Choosing the correct curve fit model is crucial when determining important characteristics of data such as the rate of change, upper and lower asymptotes of the curve, or the EC50/IC50 values. The curve fit of choice should represent the most accurate relationship between two known variables: x and y. Therefore, the goal of curve fitting is to find the parameter values that most closely match the data, or in other words, the best mathematical equation that represents the empirical data. SoftMax® Pro 7 Software offers 21 different curve fit options, including the four parameter logistic (4P) and five parameter logistic (5P) nonlinear regression models. These ensure that the plotted curve is as close as possible to the curve that expresses the concentration versus response relationship by adjusting the curve fit parameters of the chosen model to best fit the data.
This technical note discusses the different linear and non-linear regression models available in SoftMax Pro 7. In addition, a protocol has been implemented with the sum of squared errors and the Akaike’s Information Criterion methods in order to evaluate different curve fit models to best represent the data.
The simplest method to analyze data is to use a linear regression curve fit. It is represented by the equation y = A + Bx, where x (generally the concentration) is an independent variable and y (the response) is the dependent variable. The slope of the line is B and A is the y intercept when x=0. SoftMax Pro provides three linear regression curve-fitting methods. These are linear (y = A + Bx), semi-log (y = A + B * log10(x)) and log-log (log10(y) = A + B * log10(x)). SoftMax Pro will find the best straight line through the data (Figure 1). The linear range of an assay can be determined using a minimum of three data points on the x-axis; however, additional standard concentrations within the specified range should be added to improve the accuracy of the fit1 . The primary advantage of this method is that it is simple.
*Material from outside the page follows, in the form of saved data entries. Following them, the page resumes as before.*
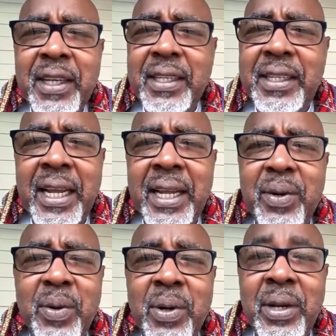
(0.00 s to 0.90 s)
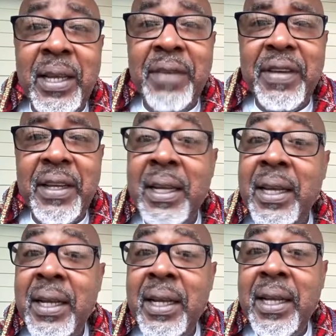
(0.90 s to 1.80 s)
dead or living,
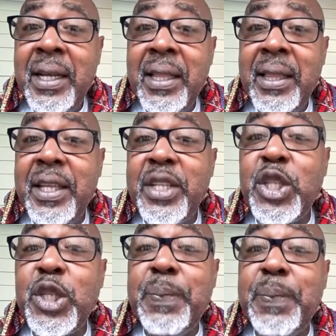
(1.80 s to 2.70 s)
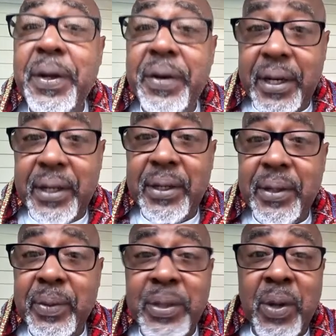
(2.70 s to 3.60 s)
the spirit
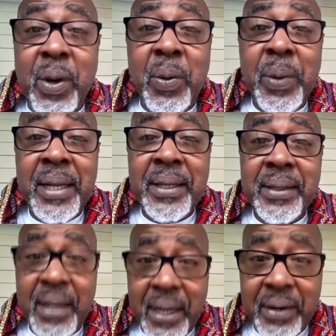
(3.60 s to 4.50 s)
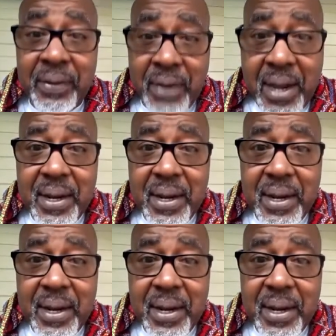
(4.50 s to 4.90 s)
was always there, right?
However, in most cases, the relationship between measured values and measurement variables is nonlinear.
Nonlinear data are commonly modeled using logistic regression. In this case, the relationship between the measured values and the measurement variable is nonlinear. The goal is also to find those parameter values that minimize the deviations between the measured and the expected values. In order to choose the correct fit, it is important to understand the general shape of the model curves and compare them with the shape of the data points2.
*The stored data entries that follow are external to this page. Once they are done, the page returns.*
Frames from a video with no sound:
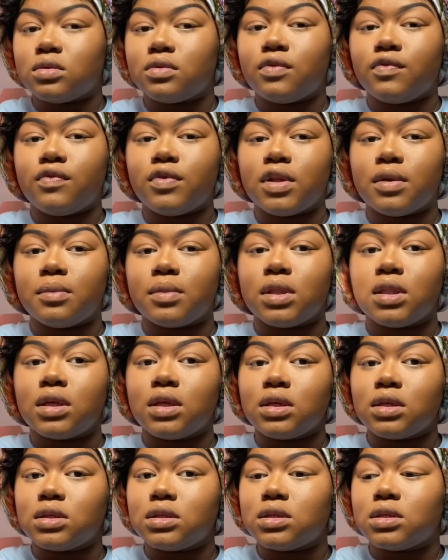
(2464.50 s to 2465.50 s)
flip
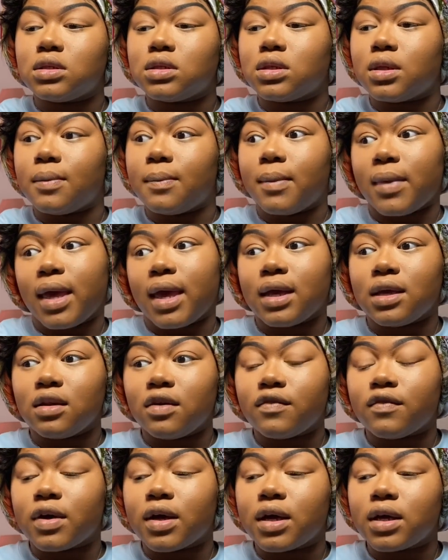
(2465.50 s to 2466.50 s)
this to the
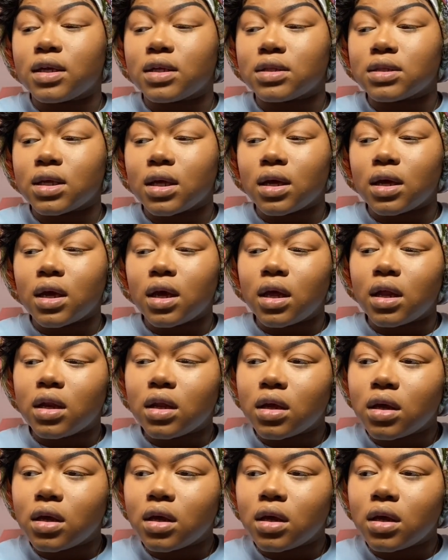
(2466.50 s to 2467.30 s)
magnified side.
SoftMax Pro provides 17 non-linear regression curve-fitting methods; these include quadratic, cubic, quartic, log-logit, cubic spline, exponential, rectangular hyperbola (with and without a linear term), two-parameter exponential, bi-exponential, bi-rectangular hyperbola, two site competition, Gaussian, Brain-Cousens, 4P, 5P, and 5P alternate. SoftMax Pro has been implemented with the most widely used iterative procedure for nonlinear curve fitting, the Levenberg-Marquardt algorithm, in order to achieve the best possible curve-fitting.
The two most common nonlinear curve fits are the 4P and 5P, which are sigmoid functions that produce an S shaped curve (Figure 2). They require at least four data points and five data points for the 4P and 5P curve fit model, respectively, but a more accurate fit is obtained by using at least six points for these regression types1 . The 4P curve fit is described by the following equation:
y = ((A-D) / (1+ ((x/C)^B))) + D
Where y is the response, D is the response at infinite analyte concentration, A is the response at zero analyte concentration, x is the analyte concentration, C is the inflection point (EC50/IC50), and B is the slope factor. The response increases with concentration if A
However, some immuno- and bio-assay data are not symmetrical and need additional flexibility. In those situations, the 5P model may work better as it allows asymmetrical data fitting by adding another parameter, G (Figure 2). The general equation is as follows:
y = ((A-D) / (1+ ((x/C)^B)) ^G) + D
The asymmetry parameter permits each half of the curve to be different. However, when the asymmetry is small, it is advised to use the 4P curve fit model especially if Parallel Line Analysis (PLA) is used in the assay
Choosing the best curve fit
The overall goodness of the curve fit, particularly the standard curve, should be assessed to obtain accurate and precise data. It is important to run several experiments during the evaluation of a curve fit model as it is difficult to distinguish poor performance from the assay noise in a single run. The R2 value is generally a good representation of the goodness of the fit. An R2 value is considered a very good fit when it is above 0.99. However, the R2 value can be misleading particularly when the standard deviation varies with sample concentration3 . Ideally, the standard
deviation should be the same at all sample concentrations (homoscedastic data); however, it is not always the case and the standard deviation generally increases with the sample concentration (heteroscedastic data). Methods developed to normalize the data include the Sum of Square Errors (SSE) using the F statistic and the Akaike’s Information Criterion (AIC) methods. Both methods are very similar as they are an assessment of the error between the obtained and the predicted (from the curve fit model of choice) values.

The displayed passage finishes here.